#2421 - Chamaesipho sp.
Barnacles belong to the subclass Cirripedia, a name derived from the Latin for "curly foot" alluding to the animal's curved legs. The common name barnacle derives from Old French bernaque and medieval Latin bernacae or berneka, but the word actually referred to the barnacle goose Branta leucopsis, because of a belief that goose barncles were the infant stage of the bird. Not, in fact, as deranged as it sounds, given nobody in Europe knew where barnacle geese came from every year, and driftwood covered in goose barnacles did vaguely resemble trees covered in weird long-necked fruit.
By the 1580s the word was being applied to the crustaceans instead. Not that anybody suspected they were actually crustaceans until 1830, when John Vaughan Thompson studied the metamorphosis of their larvae. Between 1846 and 1954 Charles Darwin worked on the group so intensely "that his son assumed all fathers behaved the same way: when visiting a friend he asked, 'Where does your father do his barnacles?'" Upon the conclusion of his research, Darwin declared "I hate a barnacle as no man ever did before."

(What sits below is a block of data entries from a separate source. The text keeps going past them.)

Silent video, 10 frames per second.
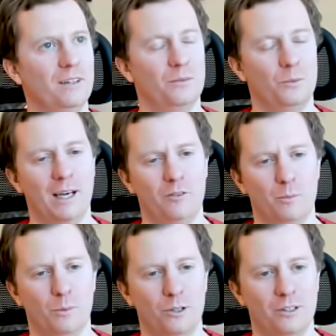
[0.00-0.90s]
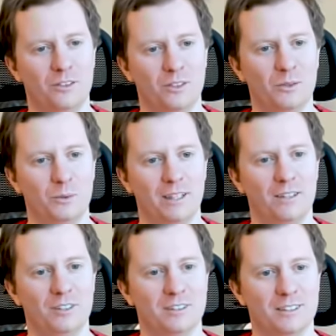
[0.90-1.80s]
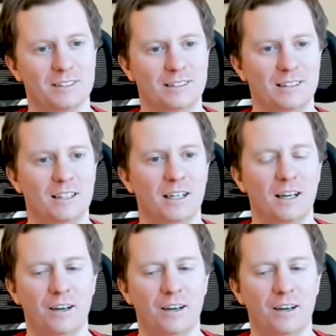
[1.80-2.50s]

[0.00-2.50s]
We have a board, so we have discussed it, uh,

Barnacles are usually filter-feeding marine crustaceans, although some are highly modified parasites - one genus embeds itself in the spine of deep-sea sharks. Acorn-type barnacles like Chamaesipho glue themselves to the substrate by their foreheads, grow calcereous plates for protection, and spend the rest of their lives kicking plankton into their mouth. They're also famous for their incredibly long penises, that they need to reach their neighbours.
Gooose barnacles and some larger species of acorn barnacle are collected for food. Species growing on the hulls of ships are serious fouling organisms.
Chamaesipho is a genus of Chthamalid barnacles found in Australian and Aotearoan temperate waters, with three extant species and one extinct. They are usually intertidal in preference, and tend to form crowded columnar colonies. Other genera in the Chthamalidae are found in all oceans except the Arctic Ocean, in temperate and tropical zone.